DeMille even seems to share Graham’s early illusion of herself as a deathless creature for ever able to expound her work through her own body: eternally ‘an athlete of God’, as she herself says; a David before the Ark. Graham’s own book, finished just before she died and burdened with a reluctant acceptance of mortality in its last pages, nevertheless begins briskly: ‘I am a dancer.’ She knew she still was, although she gave her last performance in 1968 when she was 74. At that age her creative fire was unquenehed and her need to dance her own work unappeased, but her body was in irreversible rebellion after decades of gruelling punishment lately exacerbated by unhappiness, arthritis and drink. Both Graham’s memoir and DeMille’s biography recount the dreadful arrival of what Graham calls the dancer’s ‘first death’, the end of the physical ability to keep dancing. When she collapsed and was taken to hospital, her public thought she would die, and some doubtless thought she should. Her performances were becoming limited and her behaviour embarrassing, and perhaps it was time; her debut as a creative solo performer had been in 1926, when Isadora Duncan and even Loïe Fuller were still alive.

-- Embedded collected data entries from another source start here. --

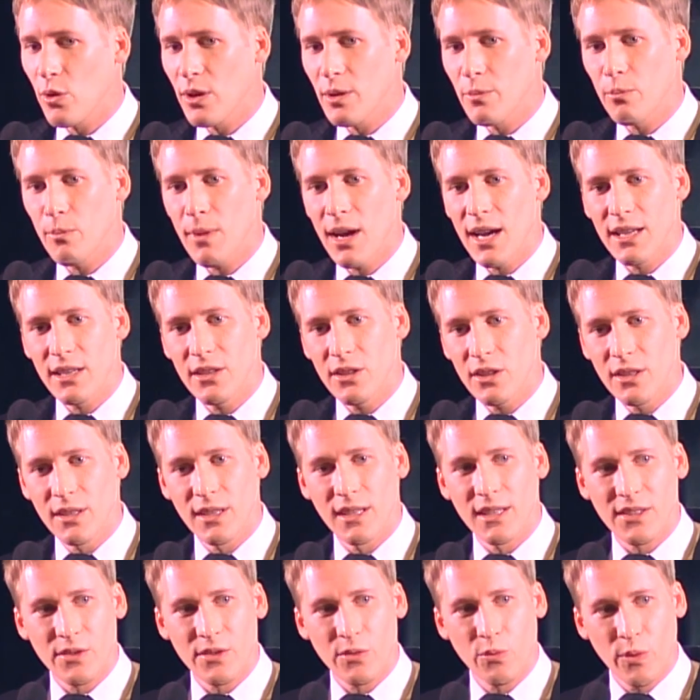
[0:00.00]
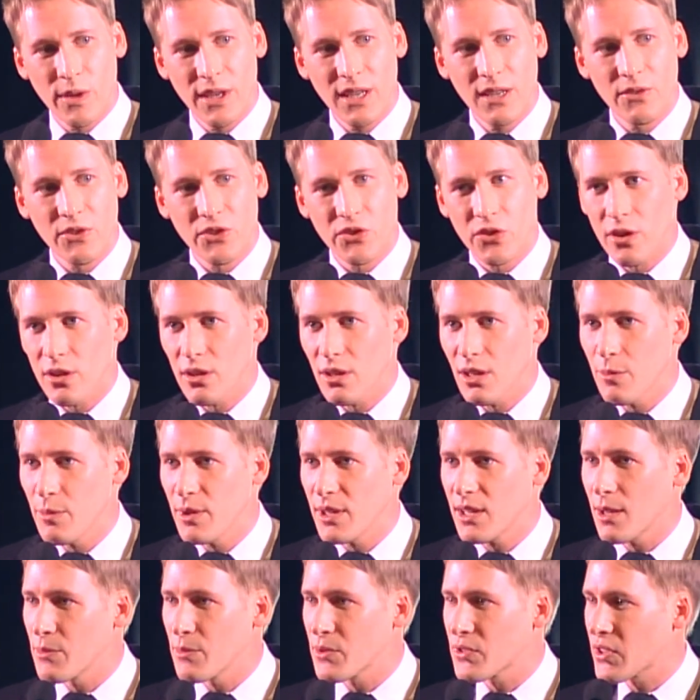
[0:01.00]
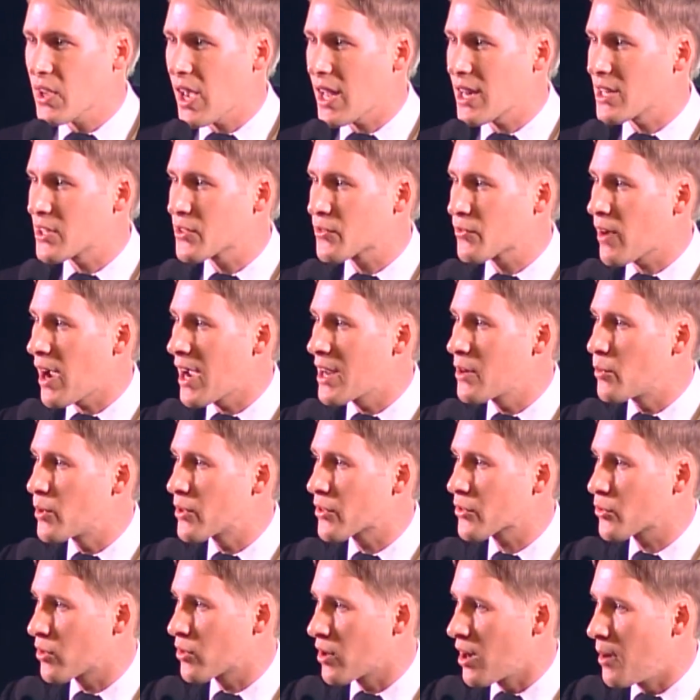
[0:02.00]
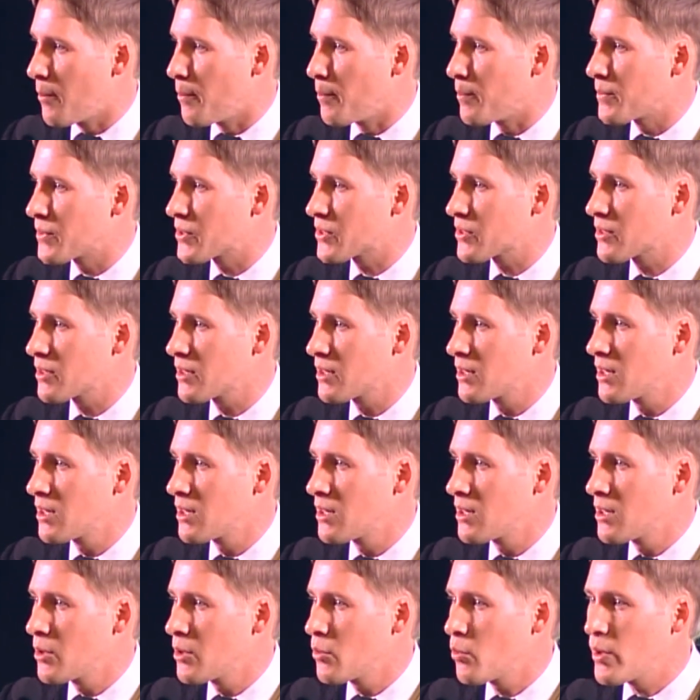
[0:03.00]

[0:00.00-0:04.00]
and going, my goodness, we have certainly become satisfied with crumbs.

But she didn’t die. She recovered, gave up drink, re-dyed her hair and had her face lifted; but without the ability to channel her work through her own flesh, she swiftly became an icon and an institution and remained so for more than twenty years, making appearances, raising money, receiving honours and inventing new ballets for a perpetually rejuvenated company, in a changed world of new audiences who had never seen her dance, but had seen a great many of her unconscious legatees perform in all the extant genres of theatrical dancing. DeMille says she became a superstar; and publicly she was clearly a monstre sacré almost indistinguishable from any other (Bette Davis, for example), a person entirely different from the unworldly, dedicated creator and pure fount of originality she had been during the first half of this century. In those days she had exemplified the difficulty of telling the dancer from the dance as nobody else had ever done; and she had made something truly new in the world.
She has been compared to Joyce and Picasso, and some have added Wagner for the theatrical dimension: but you would have found it hard to believe in such comparisons if you had simply attended one of the company’s presentations during the last two decades. There is a vast difference between what now happens on the Graham stage and what happened during her concerts of the Forties, when her flame burned at its brightest; and the transmutation seems to have been achieved with her own connivance during the last period of her life. Until the end, she claimed her due, taking bows with the company after every performance. Those who had seen her forty years earlier were happy to see her still, but their real applause was for what had been, not for what she was letting others transmit in her name.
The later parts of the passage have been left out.